Spot Piyasa mı Opsiyon Piyasası mı?

Opsiyon sözleşmeleri, maliyetlerinin düşük, kaldıraç etkisinin yüksek olması sebebiyle spot piyasalara göre daha yüksek kazanç sağlayabilmekte. Ancak kullanımı ayrı bir uzmanlık gerektiren bu sözleşmelerin yanlış kullanımına bağlı olarak büyük kayıplar da yaşanabiliyor. Bu araçlar riskleri önleme avantajı sağlarken, kriz dönemlerinde ise krizin etkisini arttırıcı etki yaratabiliyor. Raporda opsiyon sözleşmelerinin alım-satımına yönelik örneklere yer veriliyor ve spot piyasa yatırımları arasındaki farklara değiniliyor.

Gelişmekte Olan Ülkelerde Türev Piyasaları

Gündem’in ikinci makalesinde, TSPAKB başkanlığındaki Uluslararası Menkul Kıymet Birlikleri Konseyi Gelişmekte Olan Piyasalar Komitesi tarafından hazırlanan “Gelişmekte Olan Ülkelerde Türev Piyasaları Raporu” ele alınıyor. Çalışmada Brezilya, Güney Kore, Meksika ve Tayland’daki türev piyasalarının düzenlemeleri, işleyişi ve piyasa büyüklükleri incelenirken, piyasanın gelişimi için çeşitli politika önerileri de sunuluyor. Raporda, incelenen ülkelerde türev piyasalarının gelişmişlik düzeylerinin farklı oluğu ifade edilirken, daha sıkı düzenlemelere tabi olan piyasaların daha çok geliştiği görülüyor. Raporda, piyasa katılımcılarının daha kesin kuralları ve düzenlemeleri tercih ettiği belirtiliyor.

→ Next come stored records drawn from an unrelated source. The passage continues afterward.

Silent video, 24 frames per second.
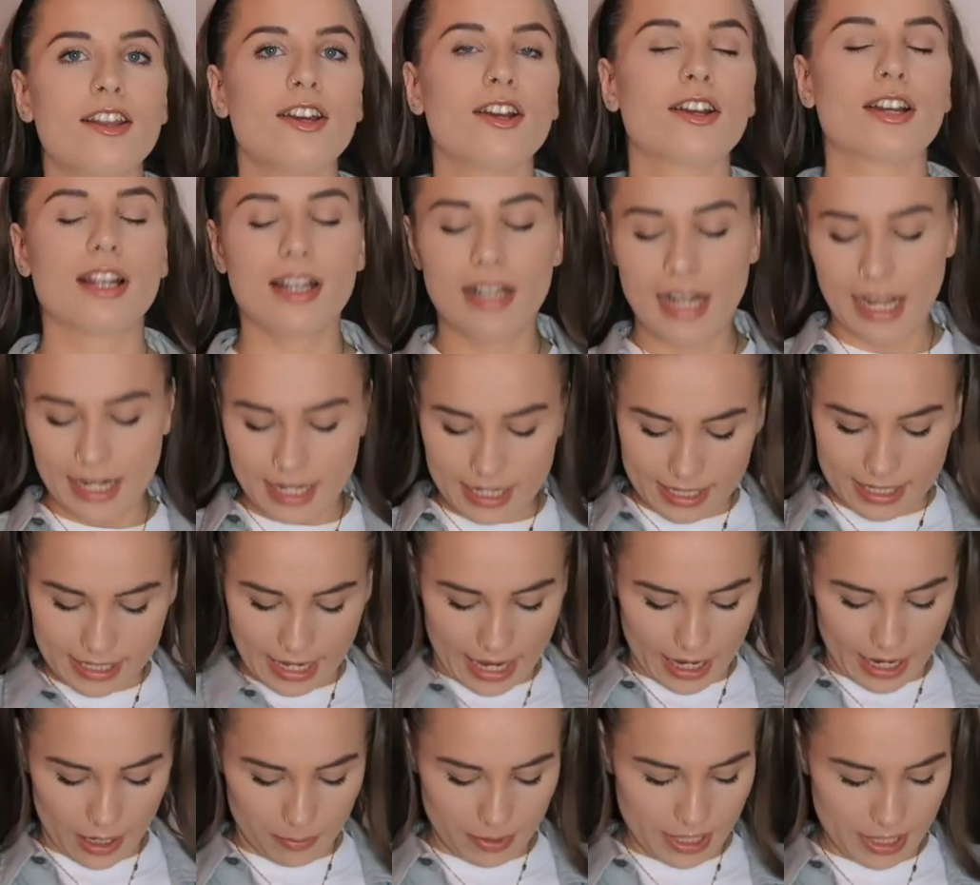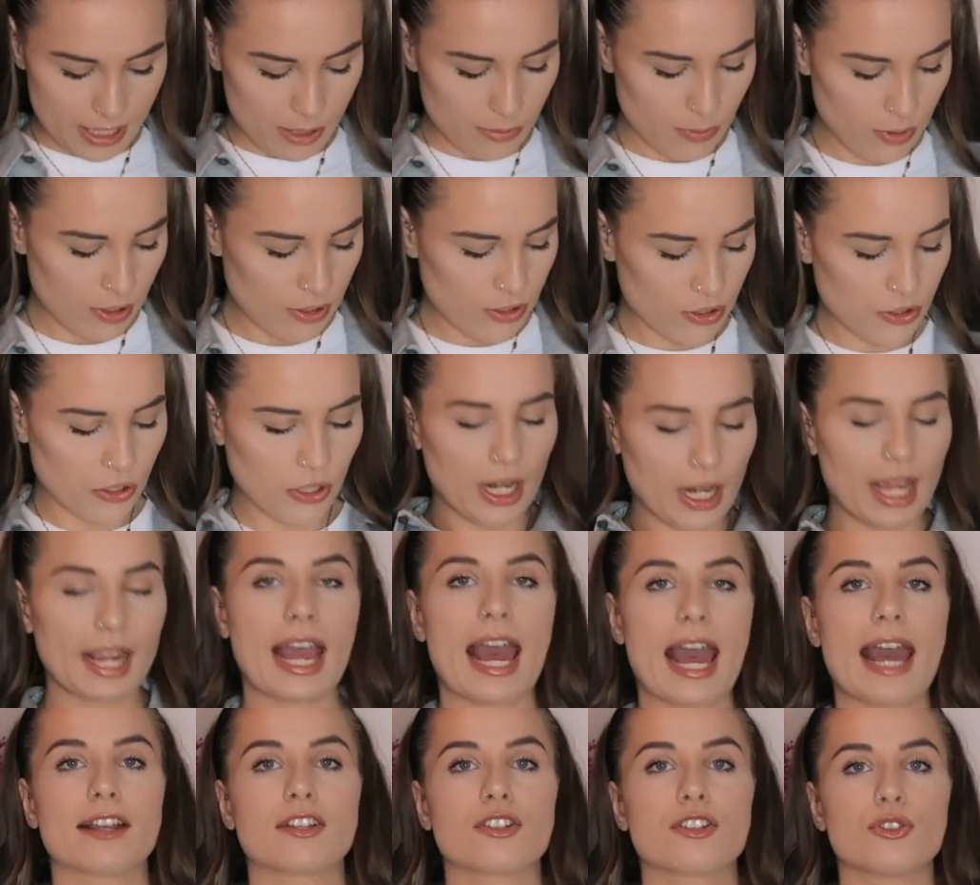look like a skater but this one's got like
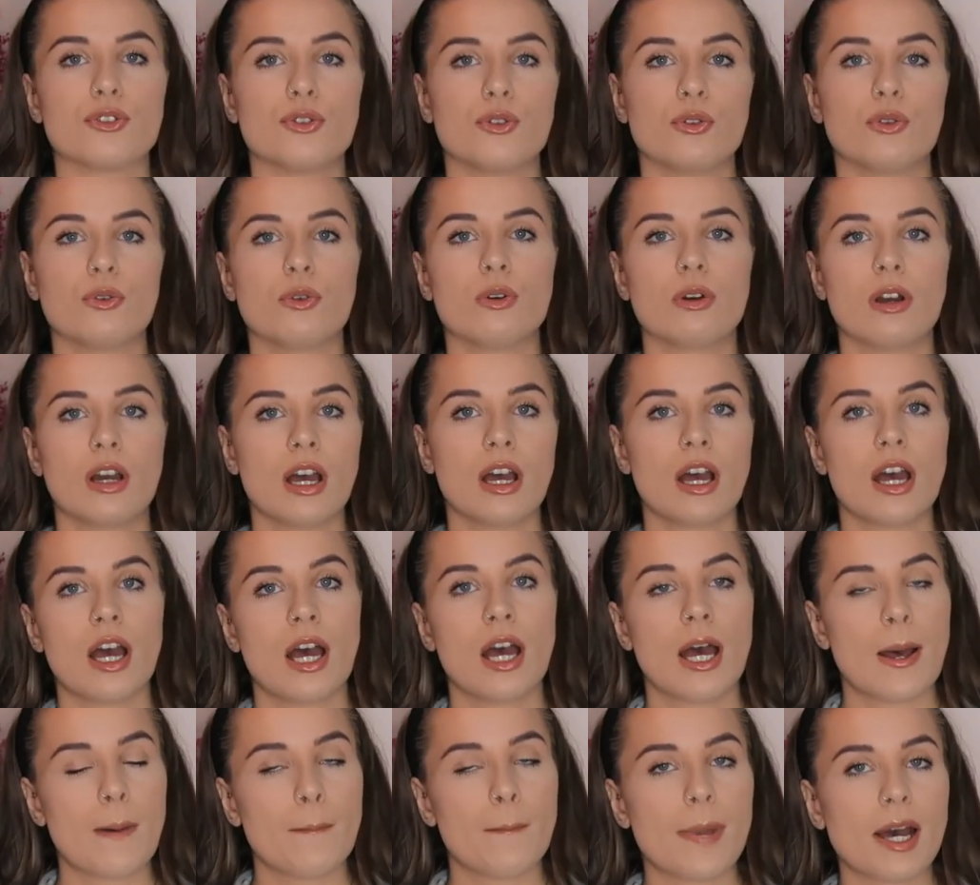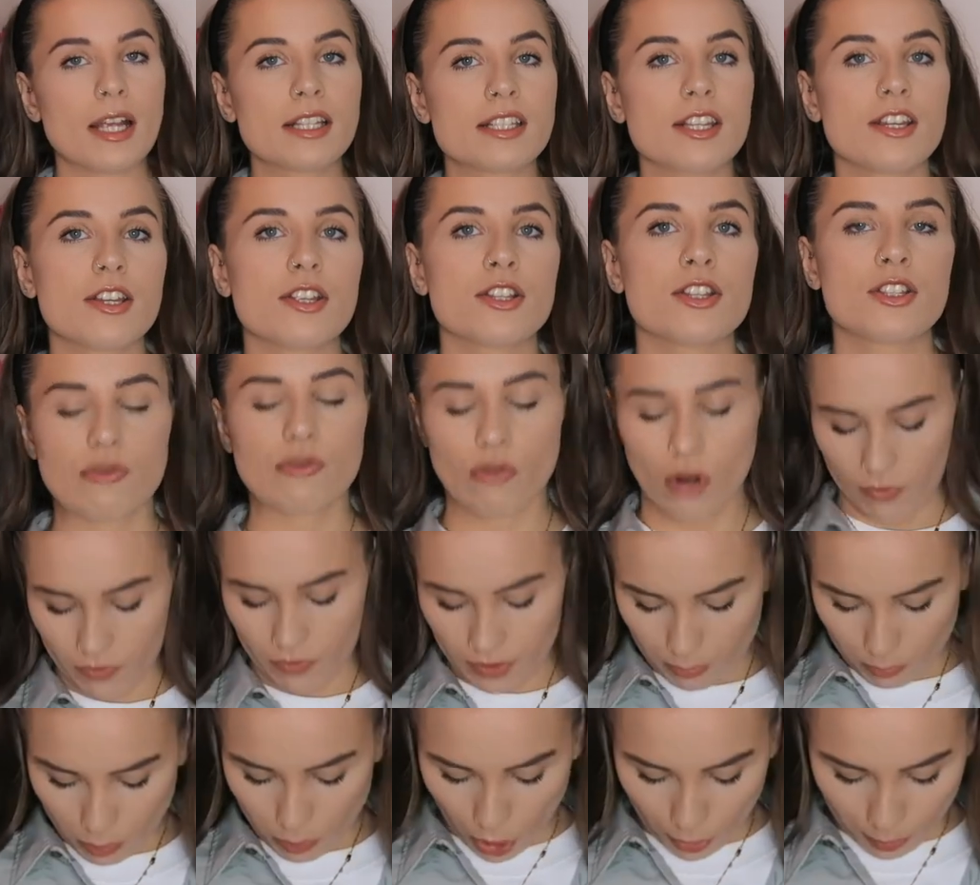actual buttons rather
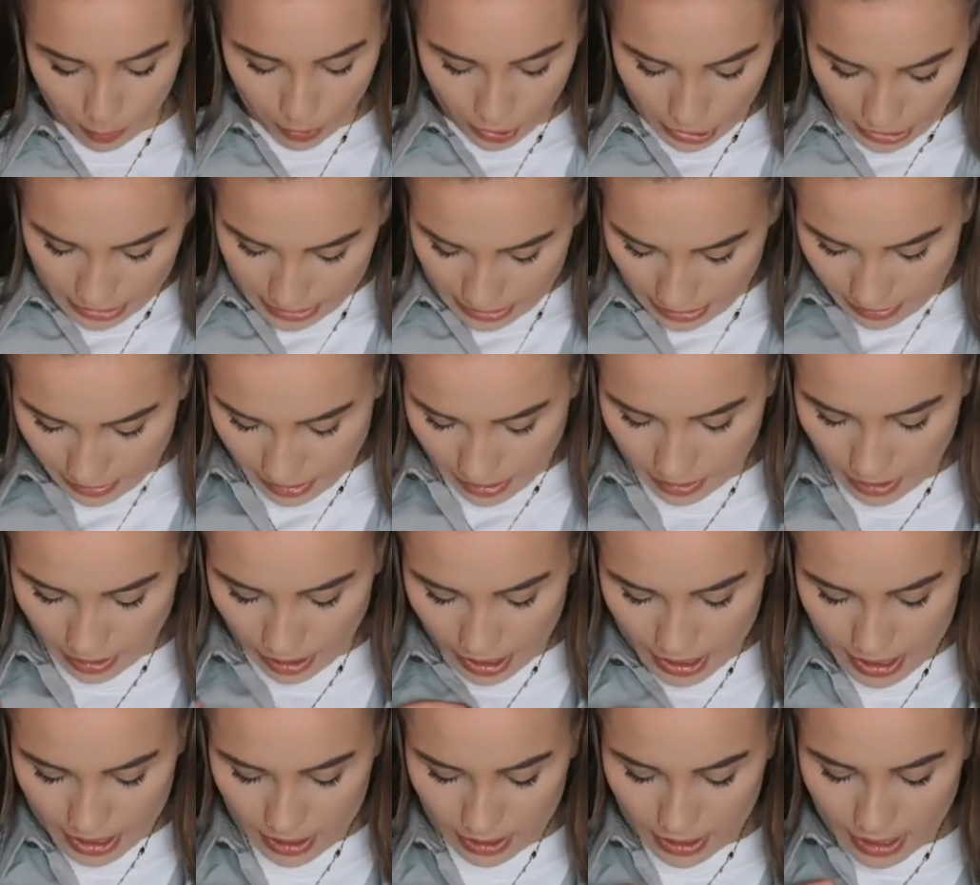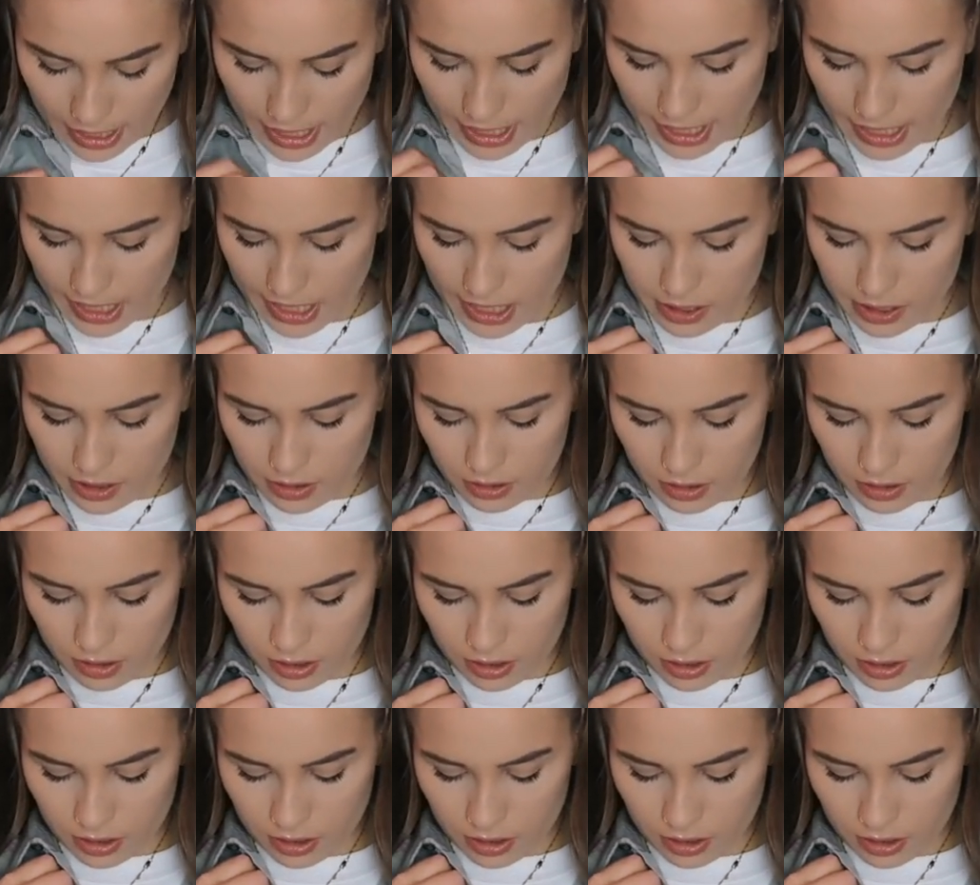than poppers and they're like a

Piyasalarda Farklı Düzenleyiciler Bulunabiliyor

Rapora göre; sermaye piyasası otoriteleri aynı zamanda organize türev piyasalarının düzenlenmesinden de sorumlu. Ancak, genellikle finansal kuruluşların aktif olduğu tezgâhüstü piyasadan ise merkez bankaları sorumlu. Güney Kore ve Brezilya’da özdüzenleyici kuruluşların da düzenleme konusunda etkili olduğu görülüyor.

Türev İşlemler Organize ve Tezgâhüstü Piyasalarda Yapılıyor

Dünyada ön sıralarda yer alan Kore’de yıllık 66 trilyon $, Brezilya’da ise 3 trilyon $’lık türev işlemi yapılıyor. Bu ülkelerde işlemler genellikle borsalarda yapılıyor. Meksika’da ise bankaların kendi aralarında yaptıkları tezgâhüstü işlemler daha yoğun.

Merkezi Takas Kurumları Kuruluyor

İncelenen ülkelerde borsada yapılan işlemlerin takası genellikle ülkenin merkezi takas kurumu tarafından yapılırken, tezgâhüstü işlemlerde tarafların sözleşmesine bağlı olarak takas gerçekleşiyor. Ancak tezgâhüstü işlemlerde, kriz gibi öngörülmeyen durumlarda takas riski bulunuyor. Bununla birlikte Kore, yakın zamanda bu piyasada merkezi karşı taraf olan bir kurum oluşturmayı planlarken, Brezilya’da bazı ürünler için merkezi karşı taraf sistemi mevcut.